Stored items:
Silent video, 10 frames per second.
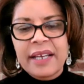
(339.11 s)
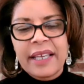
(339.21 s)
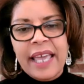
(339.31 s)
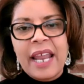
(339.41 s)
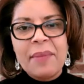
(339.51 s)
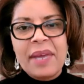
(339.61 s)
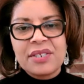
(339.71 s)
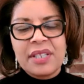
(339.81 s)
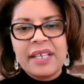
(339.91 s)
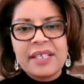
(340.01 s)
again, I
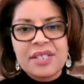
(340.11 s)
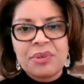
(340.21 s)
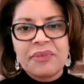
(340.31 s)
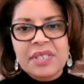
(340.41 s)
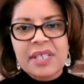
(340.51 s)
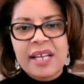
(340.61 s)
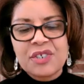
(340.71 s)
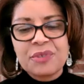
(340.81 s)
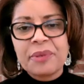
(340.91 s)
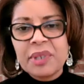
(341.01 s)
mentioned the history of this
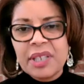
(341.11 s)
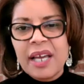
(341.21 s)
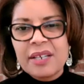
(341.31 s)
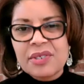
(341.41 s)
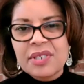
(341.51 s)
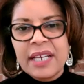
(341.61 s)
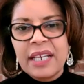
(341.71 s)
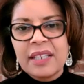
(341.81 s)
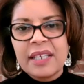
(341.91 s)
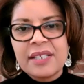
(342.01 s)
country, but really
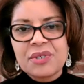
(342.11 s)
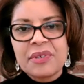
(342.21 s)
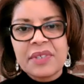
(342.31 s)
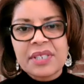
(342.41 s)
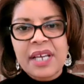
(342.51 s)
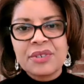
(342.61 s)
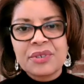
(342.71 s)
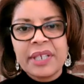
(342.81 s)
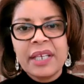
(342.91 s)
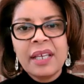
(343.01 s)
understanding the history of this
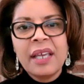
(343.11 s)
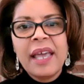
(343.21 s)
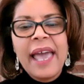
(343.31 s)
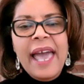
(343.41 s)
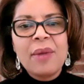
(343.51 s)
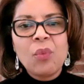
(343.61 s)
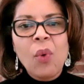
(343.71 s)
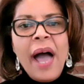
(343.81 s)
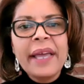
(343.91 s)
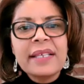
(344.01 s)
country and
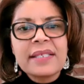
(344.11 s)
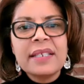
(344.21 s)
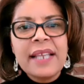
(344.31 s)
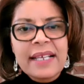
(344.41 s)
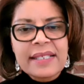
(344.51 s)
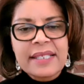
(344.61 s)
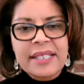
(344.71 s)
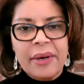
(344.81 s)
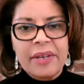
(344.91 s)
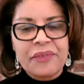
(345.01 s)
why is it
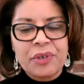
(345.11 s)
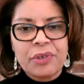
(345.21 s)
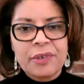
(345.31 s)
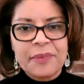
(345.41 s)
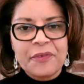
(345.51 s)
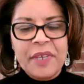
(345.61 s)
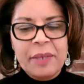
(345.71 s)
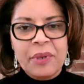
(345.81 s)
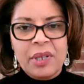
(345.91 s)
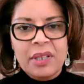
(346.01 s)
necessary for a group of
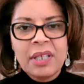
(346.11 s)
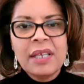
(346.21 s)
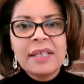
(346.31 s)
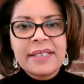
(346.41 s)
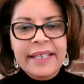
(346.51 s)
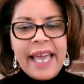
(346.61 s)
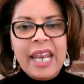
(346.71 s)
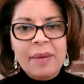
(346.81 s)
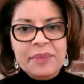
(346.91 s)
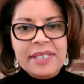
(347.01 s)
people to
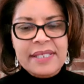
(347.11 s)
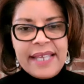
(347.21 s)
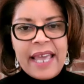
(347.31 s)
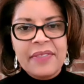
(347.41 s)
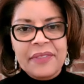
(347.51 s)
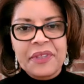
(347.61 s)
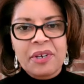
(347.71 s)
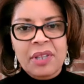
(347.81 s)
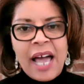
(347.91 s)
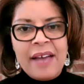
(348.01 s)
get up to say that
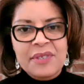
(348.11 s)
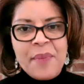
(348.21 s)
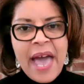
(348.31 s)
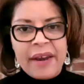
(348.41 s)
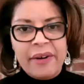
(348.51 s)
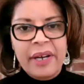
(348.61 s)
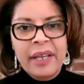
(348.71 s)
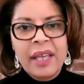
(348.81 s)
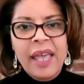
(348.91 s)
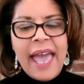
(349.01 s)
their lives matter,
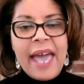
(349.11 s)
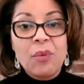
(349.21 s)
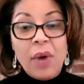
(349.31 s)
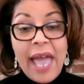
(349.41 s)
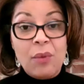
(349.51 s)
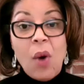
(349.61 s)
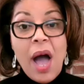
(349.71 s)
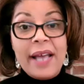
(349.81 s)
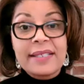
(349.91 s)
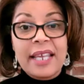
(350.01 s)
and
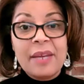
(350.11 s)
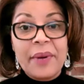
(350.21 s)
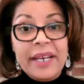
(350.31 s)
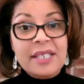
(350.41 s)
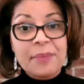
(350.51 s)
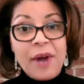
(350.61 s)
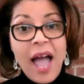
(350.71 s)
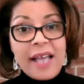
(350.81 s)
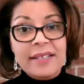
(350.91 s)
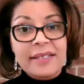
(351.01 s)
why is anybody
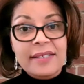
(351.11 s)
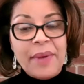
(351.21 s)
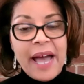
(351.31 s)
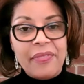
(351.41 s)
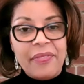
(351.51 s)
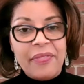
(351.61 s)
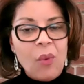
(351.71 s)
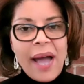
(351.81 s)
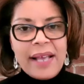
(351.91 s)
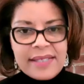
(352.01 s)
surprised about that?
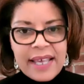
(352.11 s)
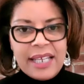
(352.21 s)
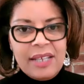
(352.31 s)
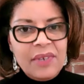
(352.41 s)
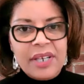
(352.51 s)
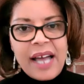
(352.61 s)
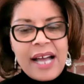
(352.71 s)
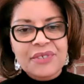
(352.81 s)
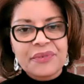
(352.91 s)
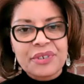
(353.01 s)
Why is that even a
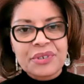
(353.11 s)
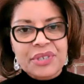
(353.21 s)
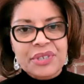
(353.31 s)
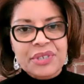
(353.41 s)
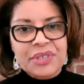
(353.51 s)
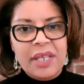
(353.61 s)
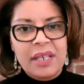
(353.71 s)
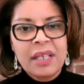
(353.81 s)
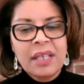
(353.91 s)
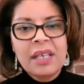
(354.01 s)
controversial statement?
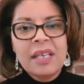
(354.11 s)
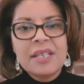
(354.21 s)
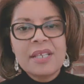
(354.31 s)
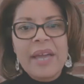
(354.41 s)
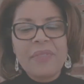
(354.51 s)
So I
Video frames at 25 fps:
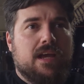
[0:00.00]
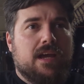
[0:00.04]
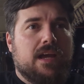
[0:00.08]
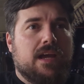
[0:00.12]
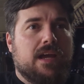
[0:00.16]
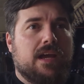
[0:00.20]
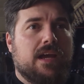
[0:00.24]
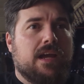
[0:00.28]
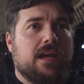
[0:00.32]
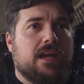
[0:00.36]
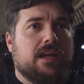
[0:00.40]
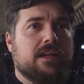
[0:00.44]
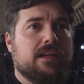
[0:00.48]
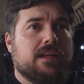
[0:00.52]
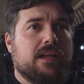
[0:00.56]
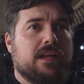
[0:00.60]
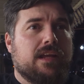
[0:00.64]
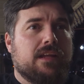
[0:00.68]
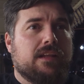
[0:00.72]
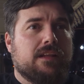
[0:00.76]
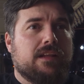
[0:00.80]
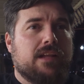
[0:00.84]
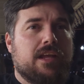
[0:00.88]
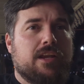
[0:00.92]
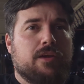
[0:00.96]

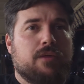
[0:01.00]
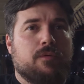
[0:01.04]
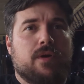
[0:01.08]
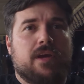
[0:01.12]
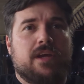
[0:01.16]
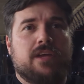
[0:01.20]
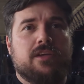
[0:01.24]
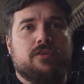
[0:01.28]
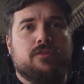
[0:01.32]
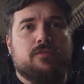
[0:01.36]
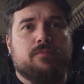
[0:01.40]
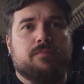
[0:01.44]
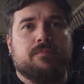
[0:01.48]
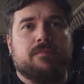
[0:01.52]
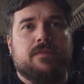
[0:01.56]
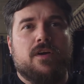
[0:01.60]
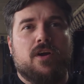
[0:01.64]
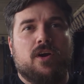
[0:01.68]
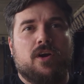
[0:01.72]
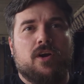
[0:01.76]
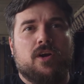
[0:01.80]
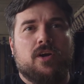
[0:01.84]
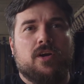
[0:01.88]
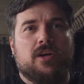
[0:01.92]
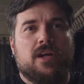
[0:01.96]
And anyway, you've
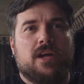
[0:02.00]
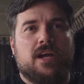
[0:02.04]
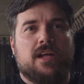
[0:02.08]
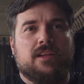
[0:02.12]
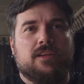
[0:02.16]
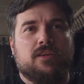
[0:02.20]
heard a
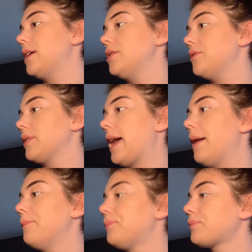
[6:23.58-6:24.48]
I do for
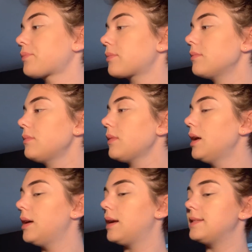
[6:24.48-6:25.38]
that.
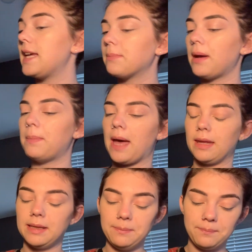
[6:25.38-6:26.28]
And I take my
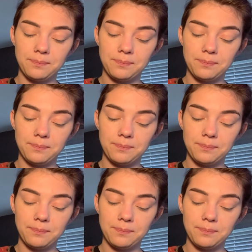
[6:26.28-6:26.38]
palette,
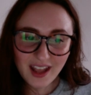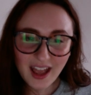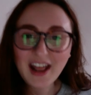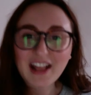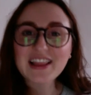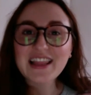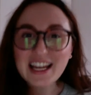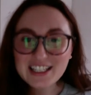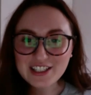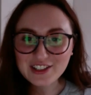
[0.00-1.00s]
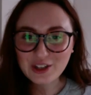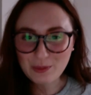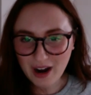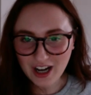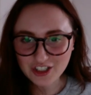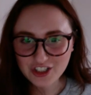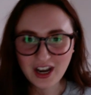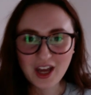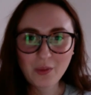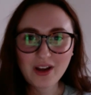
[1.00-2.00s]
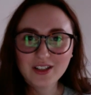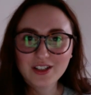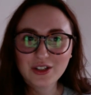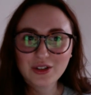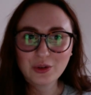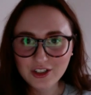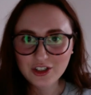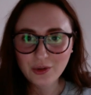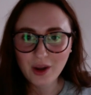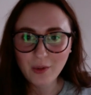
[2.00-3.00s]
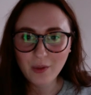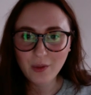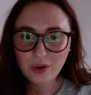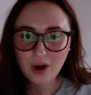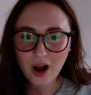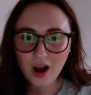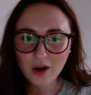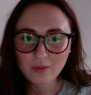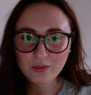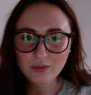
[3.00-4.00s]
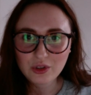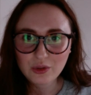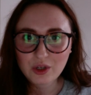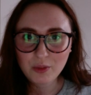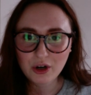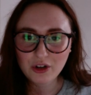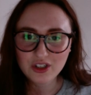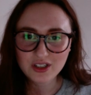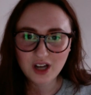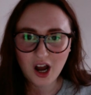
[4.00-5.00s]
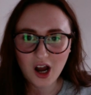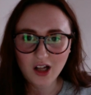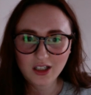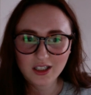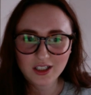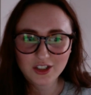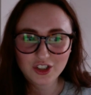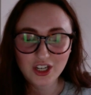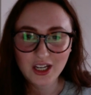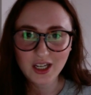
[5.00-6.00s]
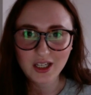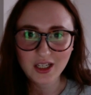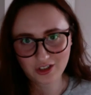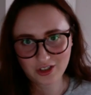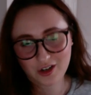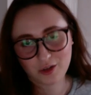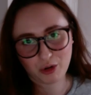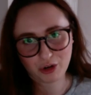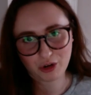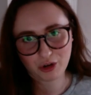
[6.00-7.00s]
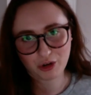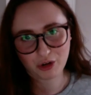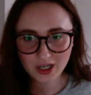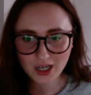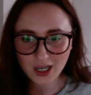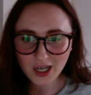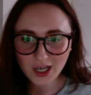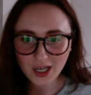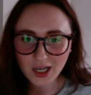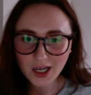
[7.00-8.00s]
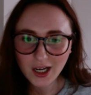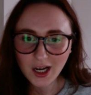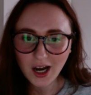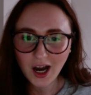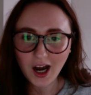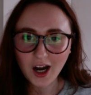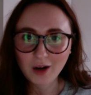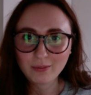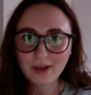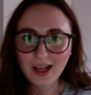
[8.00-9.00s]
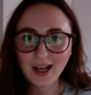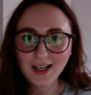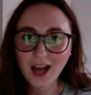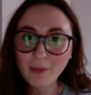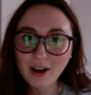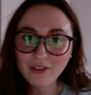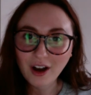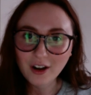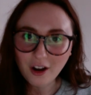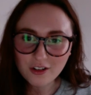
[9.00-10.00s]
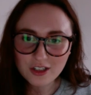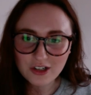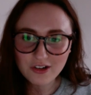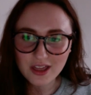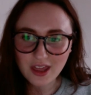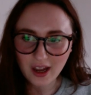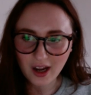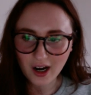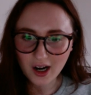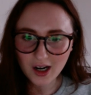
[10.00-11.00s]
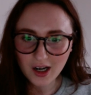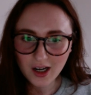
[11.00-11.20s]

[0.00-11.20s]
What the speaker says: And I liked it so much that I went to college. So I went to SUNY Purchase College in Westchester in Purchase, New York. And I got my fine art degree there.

What the task requires: Tally up the lines above containing "frames"; the number is the full answer.

Your solution: 2